Pero el mandato de ese impulso sexual o libido es imperativo y autoritario y a él se opone una conciencia culpable que obstaculiza su libertad. El conflicto en el interior del individuo está servido, pero por primera vez en mucho tiempo las personas podían experimentar un sentimiento de alivio ante lo que ocurría en su propia intimidad.
Paradójicamente, el hombre que fundaba una nueva doctrina psíquica apoyada en la primacía de la pulsión sexual era un neurótico de la sublimación. Freud se rodeó de mujeres que le hacían la vida grata y confortable dotándola de una infinita atención y feminidad, pero este era solo uno de los círculos de su vida. En otros estaban la relación con los colegas, los pacientes, los hijos, las antigüedades, sus perras, los libros, el amor a Roma, los puros, Viena, el arte y, por supuesto, el trabajo y el estudio. En su vivienda de dos plantas, Freud vivía como un patriarca a la antigua y mostraba desinterés por las novedades artísticas. No leyó a Proust, apenas prestó atención a Thomas Mann y desde luego ignoró la presencia política de Hitler hasta que fue demasiado tarde.

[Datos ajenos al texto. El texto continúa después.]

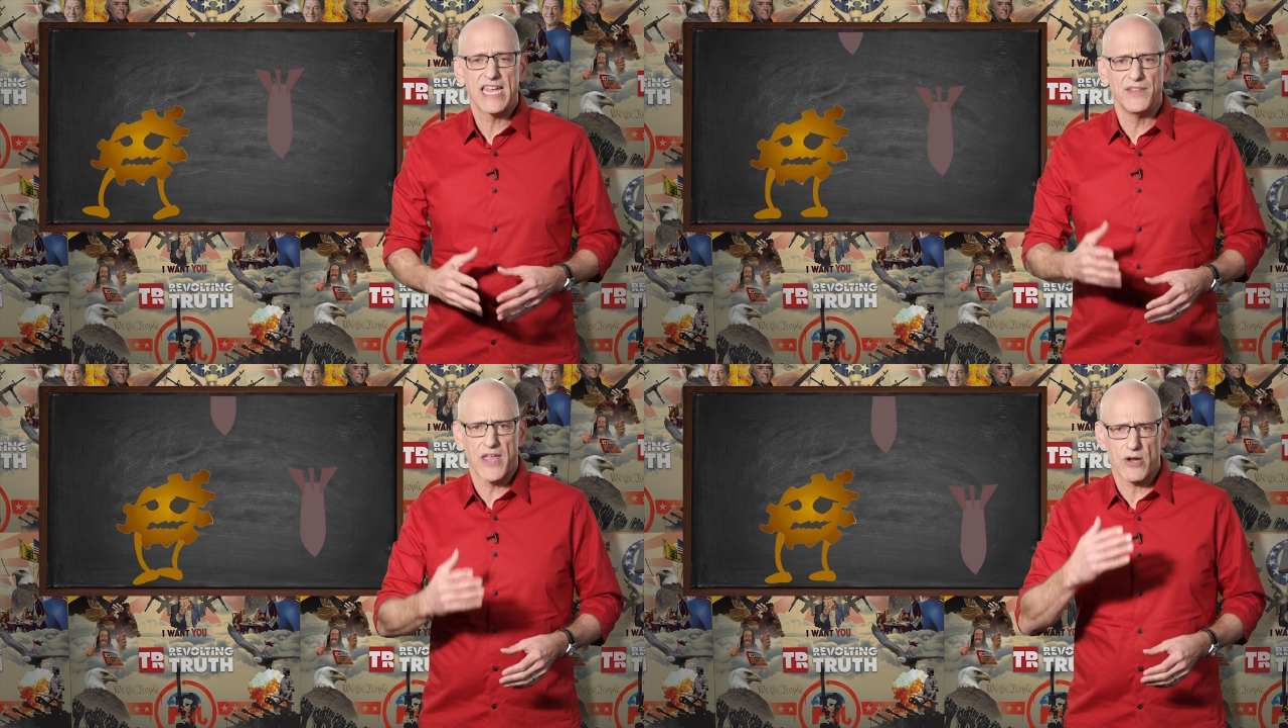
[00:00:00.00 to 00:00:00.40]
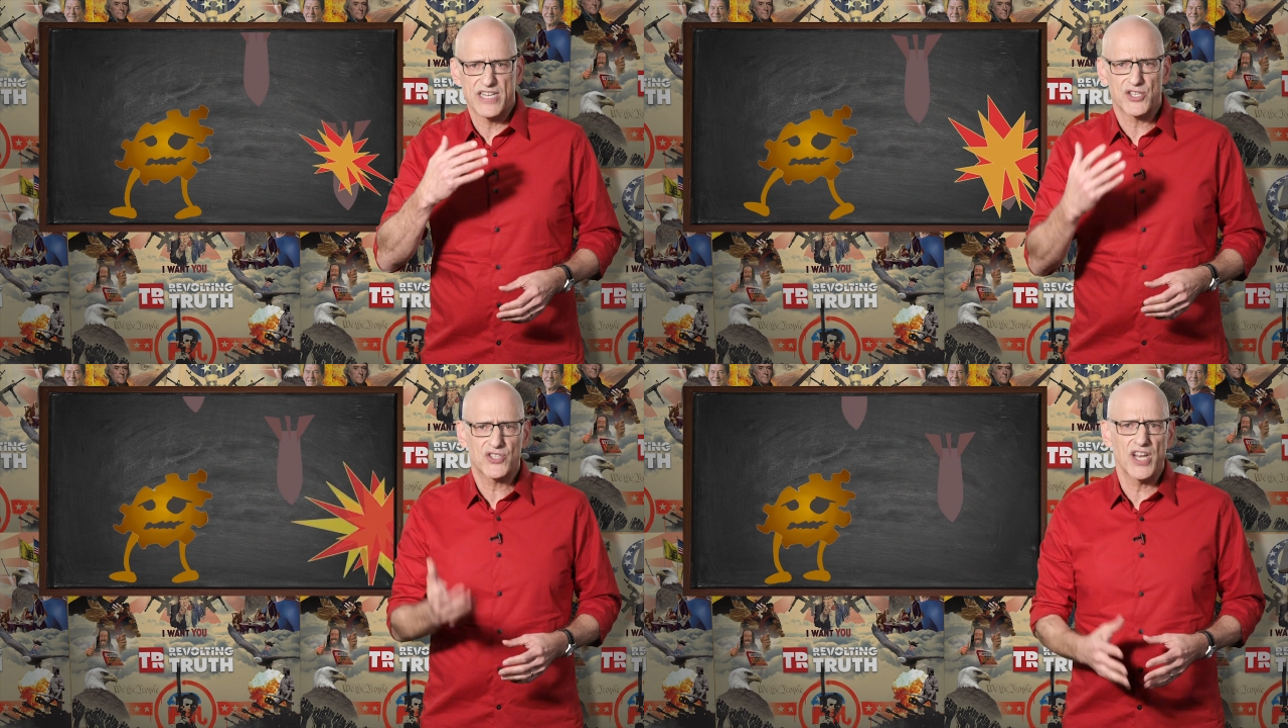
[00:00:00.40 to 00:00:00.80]
in their
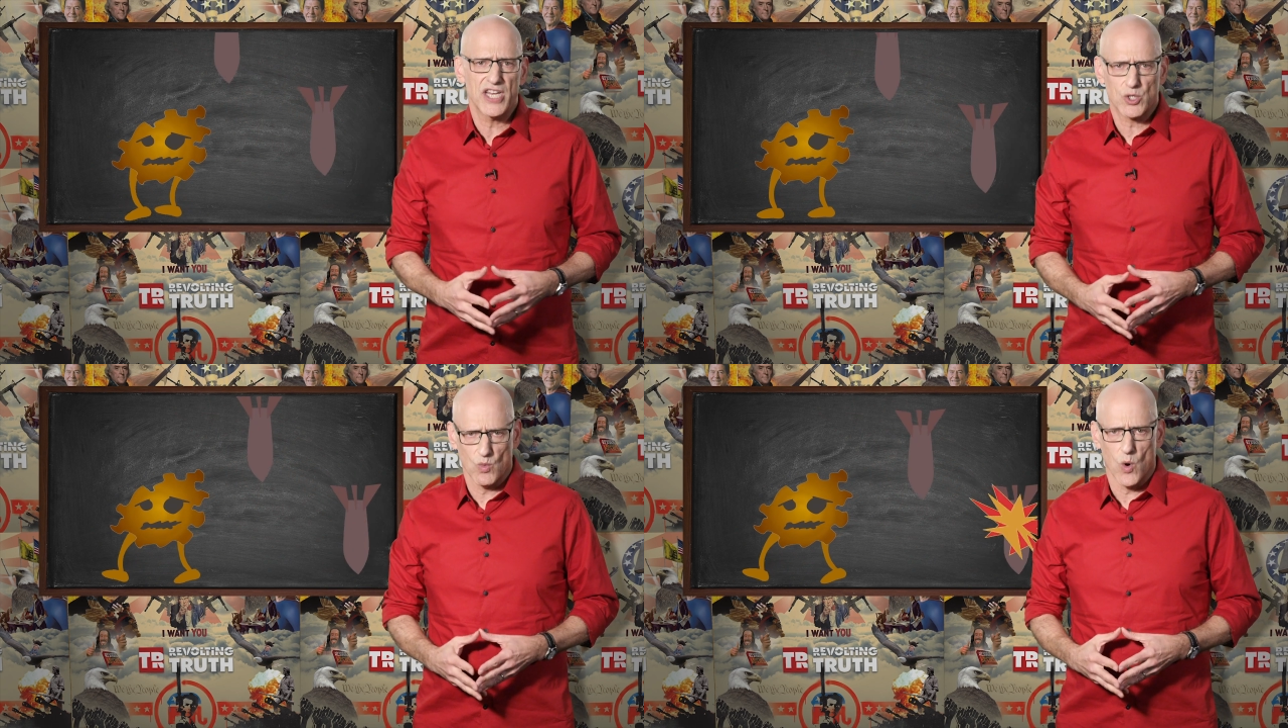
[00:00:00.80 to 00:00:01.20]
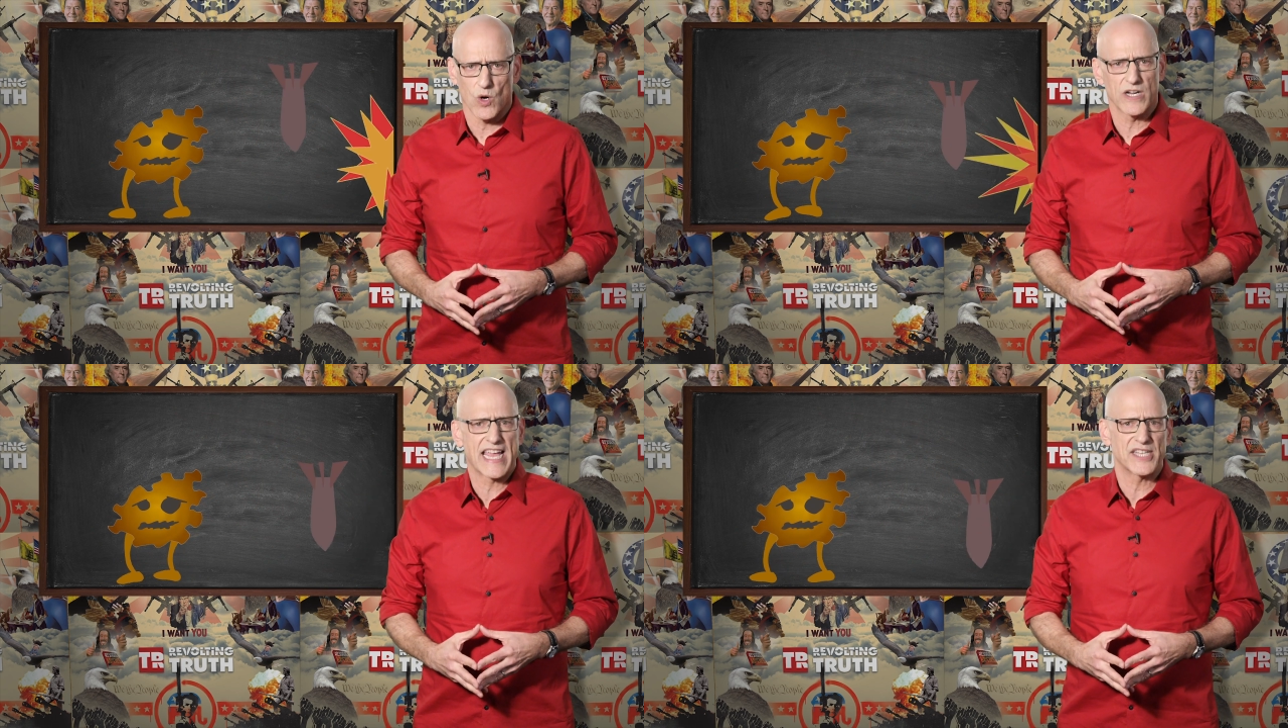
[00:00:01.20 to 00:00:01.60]
insidious
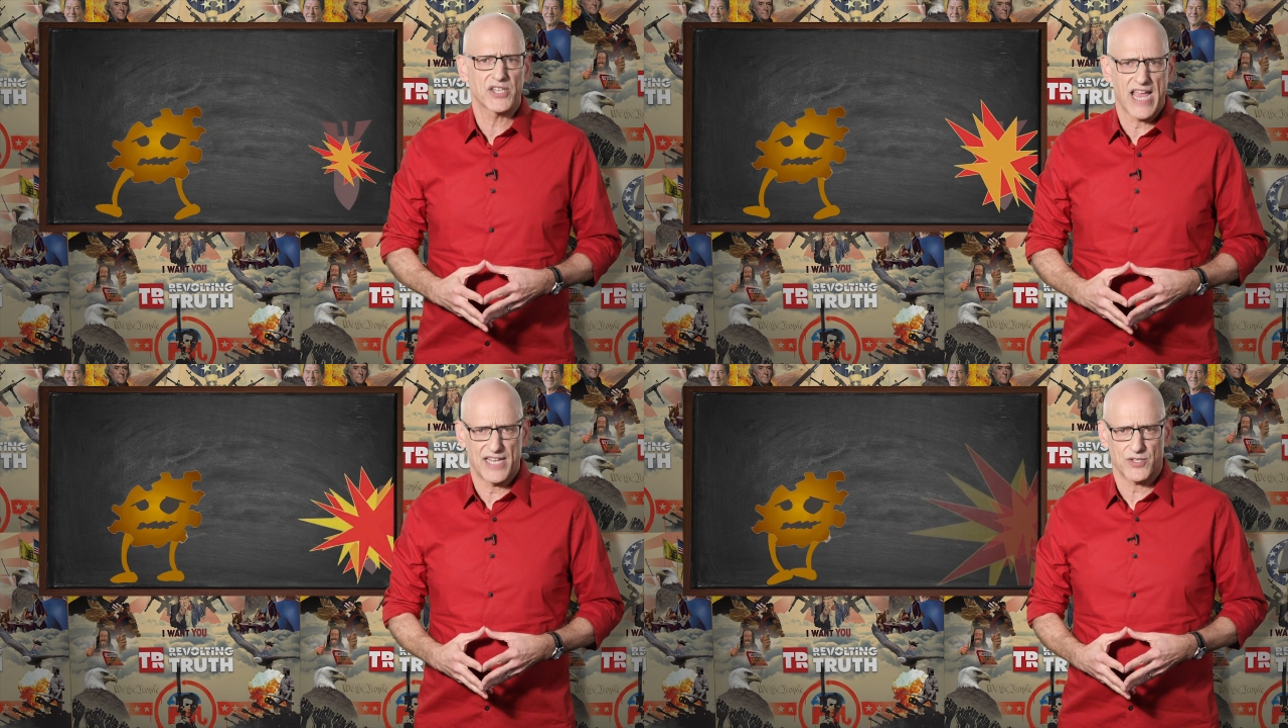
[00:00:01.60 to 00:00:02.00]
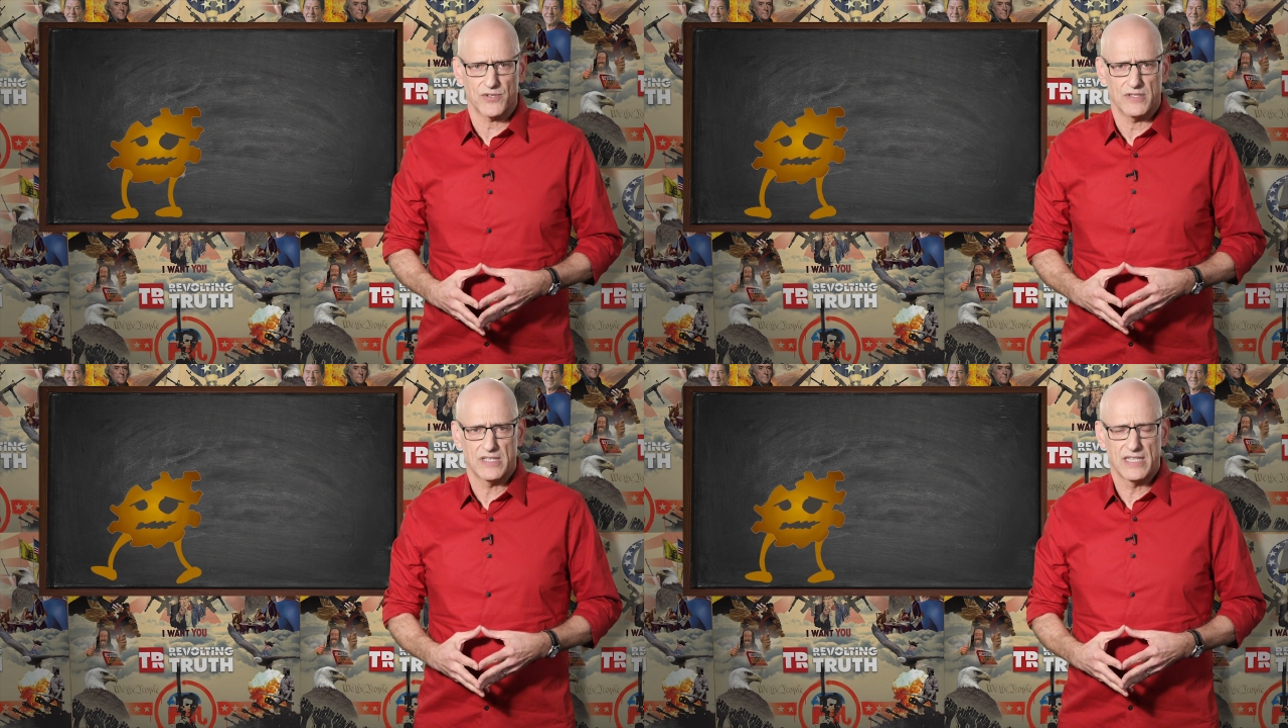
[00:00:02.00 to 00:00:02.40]
war against cancer.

En el esfuerzo que hace Roudinesco por contextualizar a Freud sobresale la importancia concedida a la relación con sus discípulos y colegas, de los que traza breves semblanzas. La mayoría pasarían de la amistad a la enemistad, de formar parte de su círculo íntimo a convertirse en adversarios que estimulaban la creatividad del maestro. No fue un hombre perfecto, nadie lo es, pero sí el pensador más influyente de su tiempo y… del nuestro. Que lograra curar a alguien ya es otra cuestión.